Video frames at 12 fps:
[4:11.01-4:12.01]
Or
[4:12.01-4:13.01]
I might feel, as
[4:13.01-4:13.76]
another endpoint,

- - - - -

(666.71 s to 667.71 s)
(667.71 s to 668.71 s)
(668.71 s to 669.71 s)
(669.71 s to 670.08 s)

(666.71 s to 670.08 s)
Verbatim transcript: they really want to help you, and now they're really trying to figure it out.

- - - - -

- _Your objective_
Here the job is to set down exactly the lines of the material above that fall between the one with "(668.71 s to 669.71 s)" and the one with "Verbatim transcript: they", inclusive, and nothing beyond them.

- _Final answer_
(668.71 s to 669.71 s)
(669.71 s to 670.08 s)

(666.71 s to 670.08 s)
Verbatim transcript: they really want to help you, and now they're really trying to figure it out.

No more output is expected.